(Your instructions) A word-for-word copy of the data, pictures excluded, is what this task asks for.

━━ Data listing

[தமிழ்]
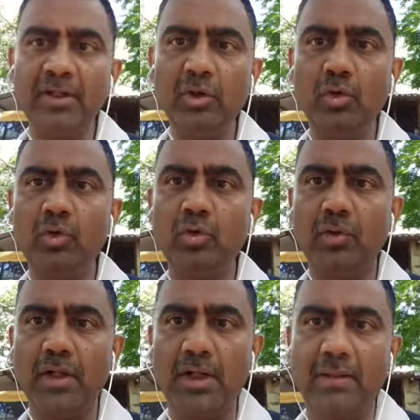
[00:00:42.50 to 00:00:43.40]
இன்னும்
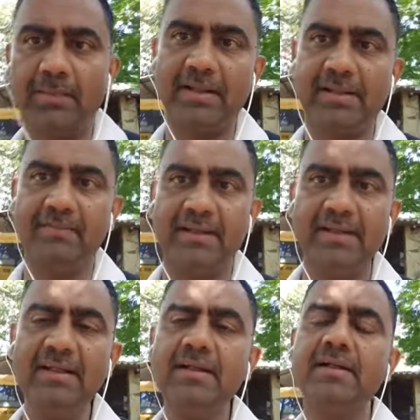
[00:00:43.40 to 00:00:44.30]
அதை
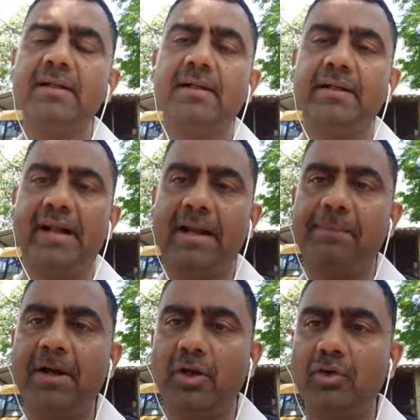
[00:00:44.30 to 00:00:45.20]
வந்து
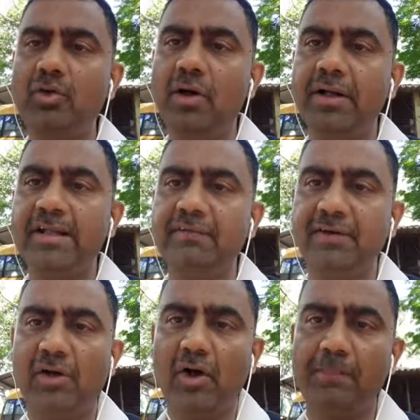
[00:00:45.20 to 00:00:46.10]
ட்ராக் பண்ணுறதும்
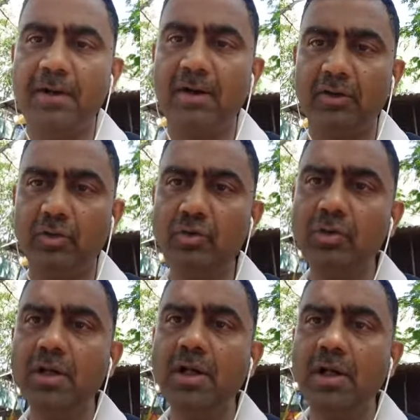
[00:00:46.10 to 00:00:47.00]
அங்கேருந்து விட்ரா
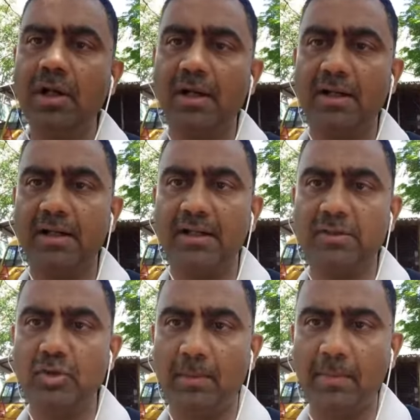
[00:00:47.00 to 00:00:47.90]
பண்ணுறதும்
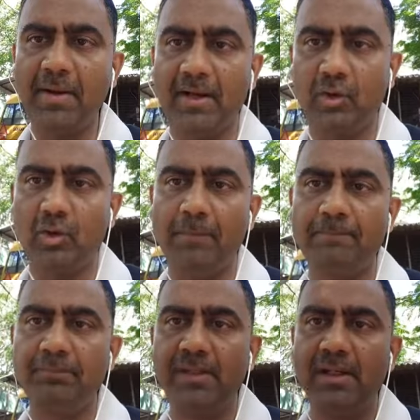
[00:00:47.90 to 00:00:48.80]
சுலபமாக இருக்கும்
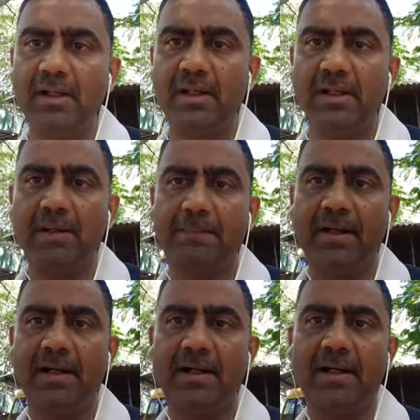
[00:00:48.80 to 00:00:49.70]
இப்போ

━━━━

(Written reply)
[தமிழ்]
[00:00:42.50 to 00:00:43.40]
இன்னும்
[00:00:43.40 to 00:00:44.30]
அதை
[00:00:44.30 to 00:00:45.20]
வந்து
[00:00:45.20 to 00:00:46.10]
ட்ராக் பண்ணுறதும்
[00:00:46.10 to 00:00:47.00]
அங்கேருந்து விட்ரா
[00:00:47.00 to 00:00:47.90]
பண்ணுறதும்
[00:00:47.90 to 00:00:48.80]
சுலபமாக இருக்கும்
[00:00:48.80 to 00:00:49.70]
இப்போ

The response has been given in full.